(REQUIRED ACTION): Copy exactly, beginning with the line holding "[0:00.90-0:01.80]" and ending with the final line of the data beneath this task; copy nothing else, and leave out every picture.

(RECORDS SUPPLIED):
__________________________________________________

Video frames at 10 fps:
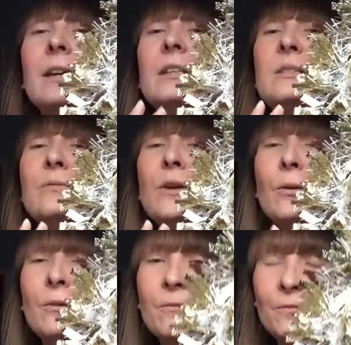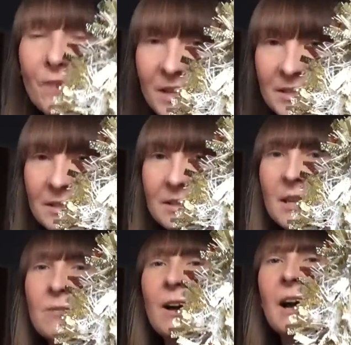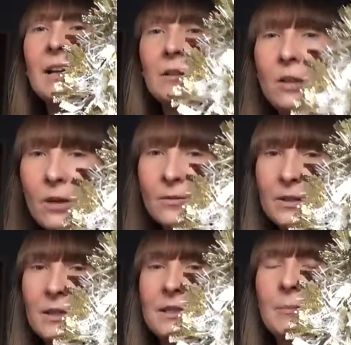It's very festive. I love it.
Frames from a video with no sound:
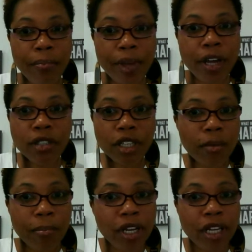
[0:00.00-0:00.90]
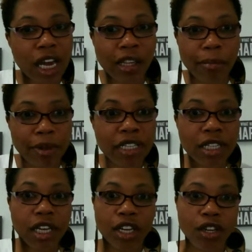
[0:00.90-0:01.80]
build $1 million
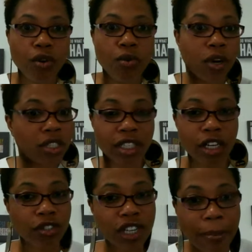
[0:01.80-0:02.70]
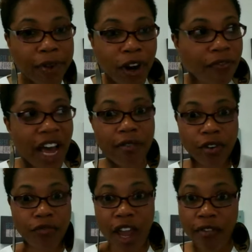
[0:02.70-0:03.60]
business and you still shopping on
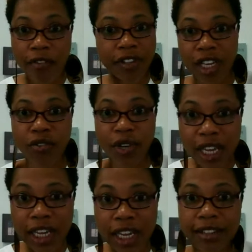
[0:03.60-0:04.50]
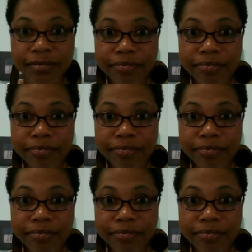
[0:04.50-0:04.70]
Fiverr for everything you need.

__________________________________________________

(PROBLEM SOLUTION):
[0:00.90-0:01.80]
build $1 million
[0:01.80-0:02.70]
[0:02.70-0:03.60]
business and you still shopping on
[0:03.60-0:04.50]
[0:04.50-0:04.70]
Fiverr for everything you need.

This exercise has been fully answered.